# Table of Contents 

This notebook contains the following: 

* Importing libraries
* Turning project path into a string
* Importing data set
* Applying the following:
    * If-Statements with User-Defined Functions
    * If-Statements with the loc() Function
    * If-Statements with For-Loops
* Deriving new variables (Creating new columns)
* Checking for accuracy 
* Creating a new variable identifying the busiest hours of the day labeled as periods of time labeled “Most orders,” “Average orders,” and “Fewest orders.
* Printing frequency of dataframe
* Exporting dataframe 


# Step 1

## If you haven’t done so already, complete the instructions in the Exercise for creating the “price_label” and “busiest_day” columns.

### 01. Importing libraries

In [1]:
# Import libraries

import pandas as pd
import numpy as np
import os

### 02. Turning project path into a string

In [2]:
#Turn project folder path into a string

'/Users/aysha/Documents/Instacart Basket Analysis/'

'/Users/aysha/Documents/Instacart Basket Analysis/'

In [3]:
path = r'/Users/aysha/Documents/Instacart Basket Analysis/'

In [4]:
path

'/Users/aysha/Documents/Instacart Basket Analysis/'

### 03. Import the ords_prod_merged df exported from previous task (Task 4.6)

In [5]:
# Import the “orders_products_merged.pkl" file from Task 4.6

df_order_products_merged = pd.read_pickle(os.path.join(path, '02 Data', 'Prepared Data', 'orders_products_merged_revised.pkl'))

In [None]:
df_order_products_merged.head()

In [7]:
# Create a subset of first million rows

df = df_order_products_merged[:1000000]

In [None]:
df.head()

In [None]:
df

In [10]:
# Checking the shape of the df subset

df.shape

(1000000, 15)

## If-Statements with User-Defined Functions

In [11]:
# Define a function (price_label)

def price_label(row):

  if row['prices'] <= 5:
    return 'Low-range product'
  elif (row['prices'] > 5) and (row['prices'] <= 15):
    return 'Mid-range product'
  elif row['prices'] > 15:
    return 'High range'
  else: return 'Not enough data'

In [12]:
# Apply the function on the subset df 

df['price_range'] = df.apply(price_label, axis=1)

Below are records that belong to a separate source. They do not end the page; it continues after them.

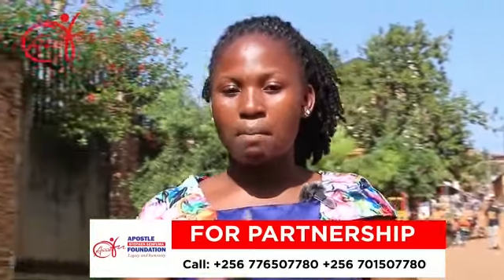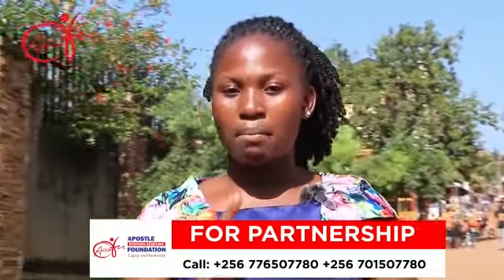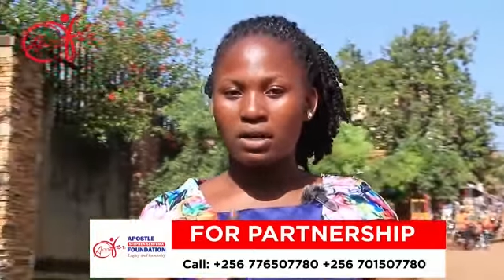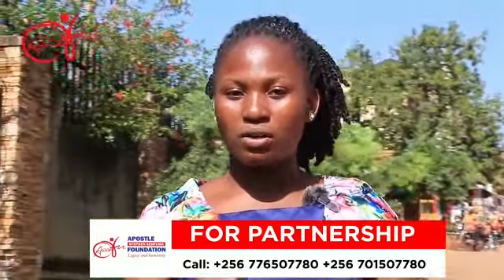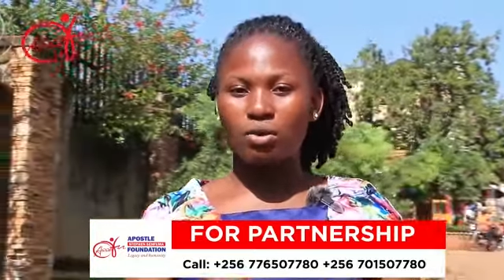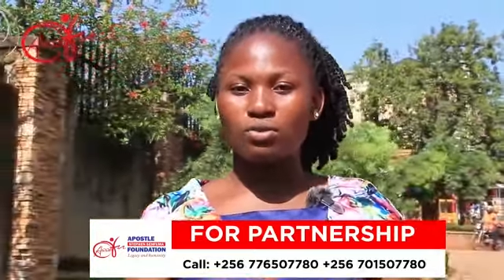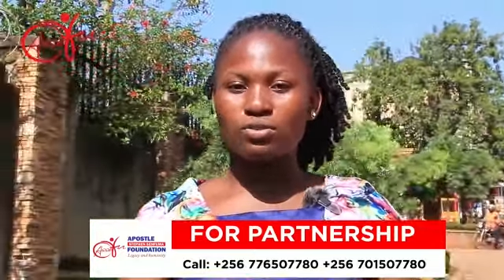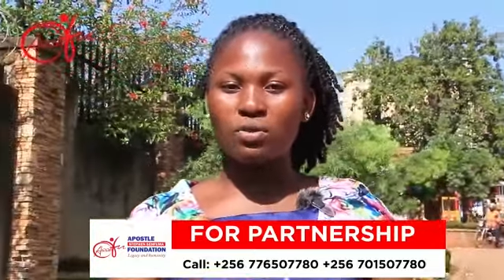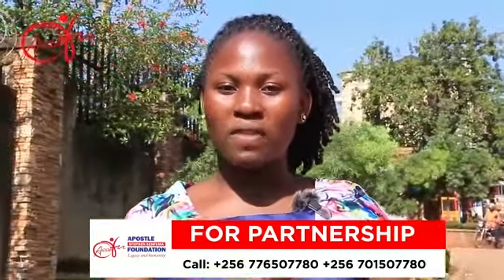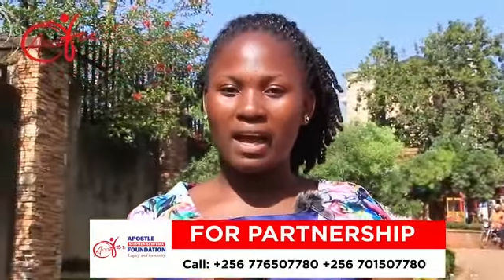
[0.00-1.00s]
but
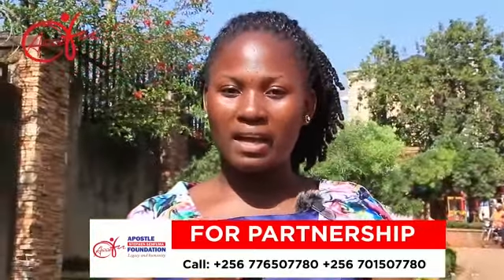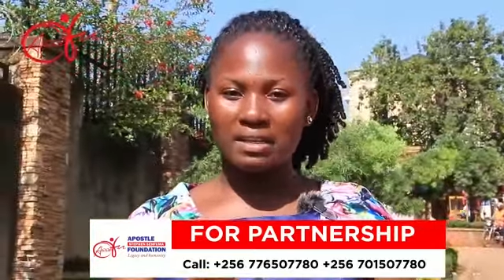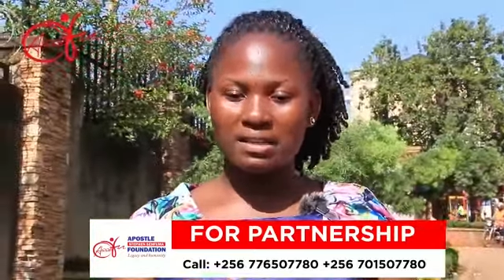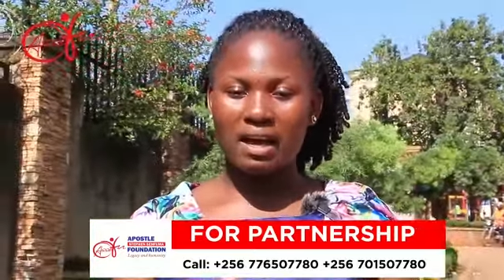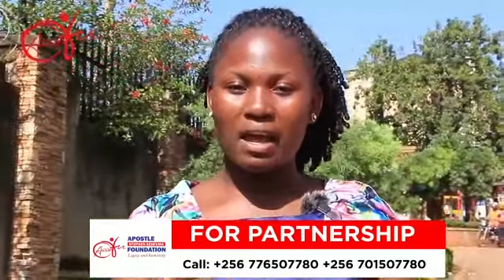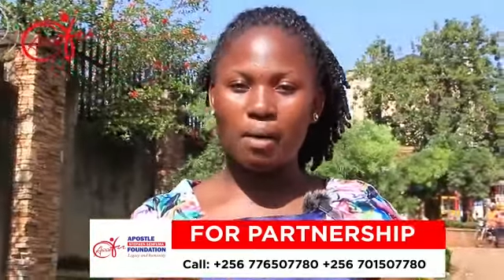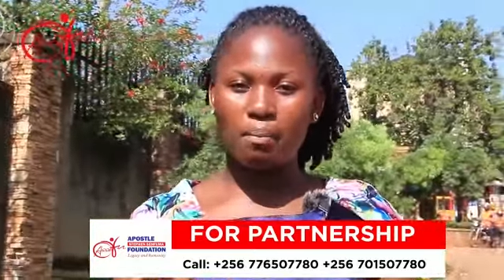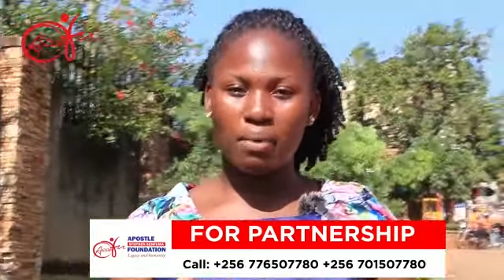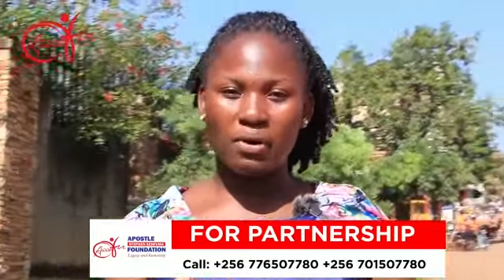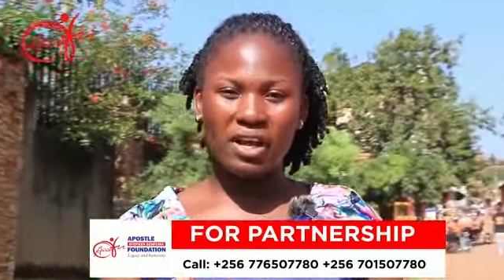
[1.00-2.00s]
also the entire
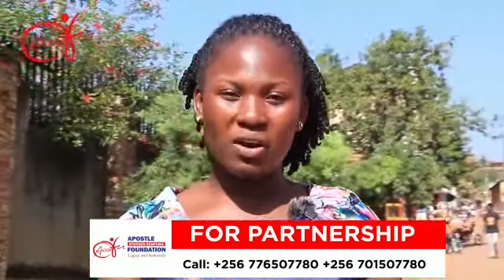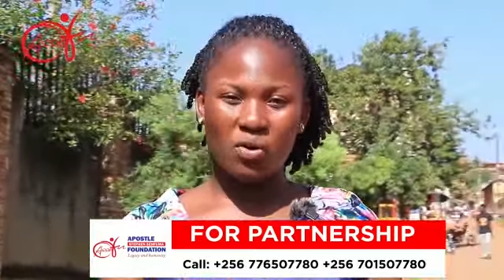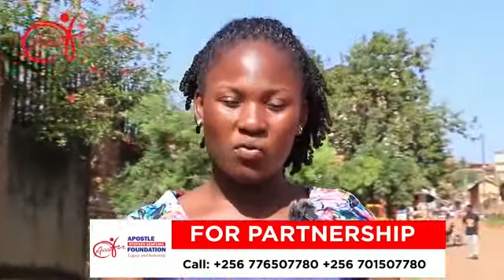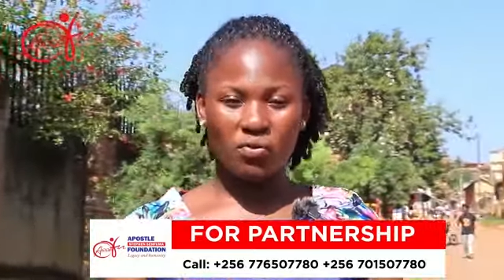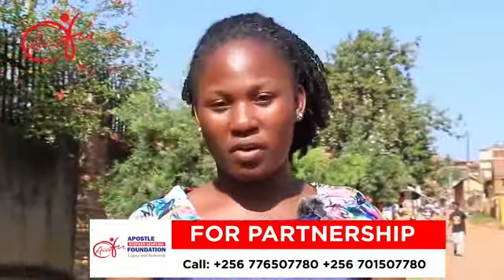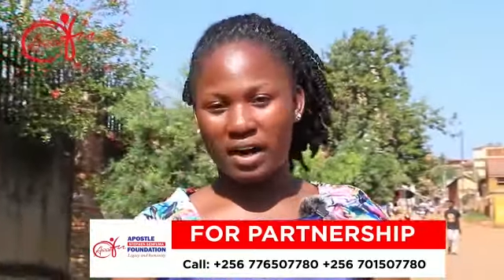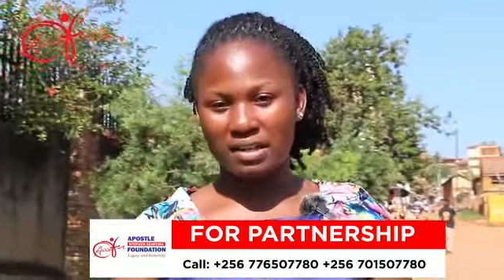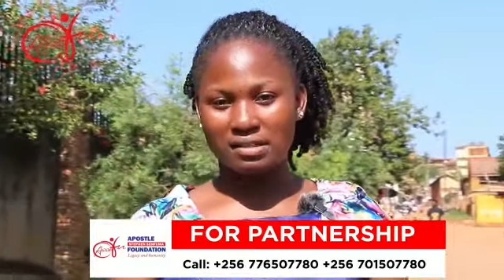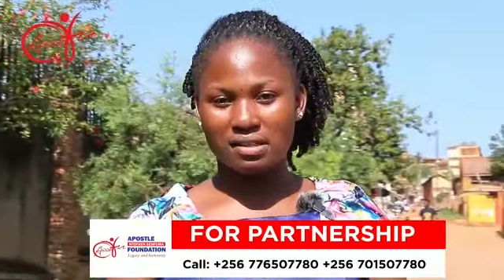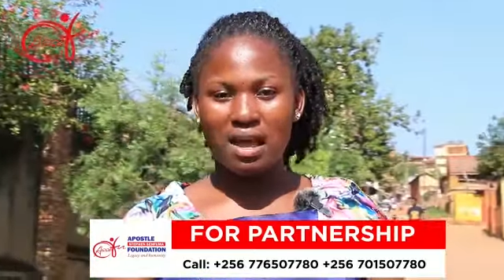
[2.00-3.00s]
body of Christ.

A value is trying to be set on a copy of a slice from a DataFrame.
Try using .loc[row_indexer,col_indexer] = value instead

See the caveats in the documentation: https://pandas.pydata.org/pandas-docs/stable/user_guide/indexing.html#returning-a-view-versus-a-copy
  df['price_range'] = df.apply(price_label, axis=1)


In [None]:
# Check the values in your df 

df['price_range'].value_counts(dropna = False)

In [14]:
# Check most expensive product within subset 

df['prices'].max()

14.8

## If-Statements with the loc() Function

In [15]:
# Create conditions for loc Function 

In [18]:
df.loc[df['prices'] > 15, 'price_range_loc'] = 'High-range product'

In [17]:
df.loc[(df['prices'] <= 15) & (df['prices'] > 5), 'price_range_loc'] = 'Mid-range product'

In [19]:
df.loc[df['prices'] <= 5, 'price_range_loc'] = 'Low-range product'

In [None]:
# Check the values in your df 

df['price_range_loc'].value_counts(dropna = False)

In [22]:
# Check this on the entire dataframe (df_order_products_merged) instead of the subset

In [23]:
df_order_products_merged.loc[df_order_products_merged['prices'] > 15, 'price_range_loc'] = 'High-range product'

In [29]:
df_order_products_merged.loc[(df_order_products_merged['prices'] <= 15) & (df_order_products_merged['prices'] > 5), 'price_range_loc'] = 'Mid-range product'

In [27]:
df_order_products_merged.loc[df_order_products_merged['prices'] <= 5, 'price_range_loc'] = 'Low-range products

In [None]:
# Check the values in your entire dataframe 

df_order_products_merged['price_range_loc'].value_counts(dropna = False)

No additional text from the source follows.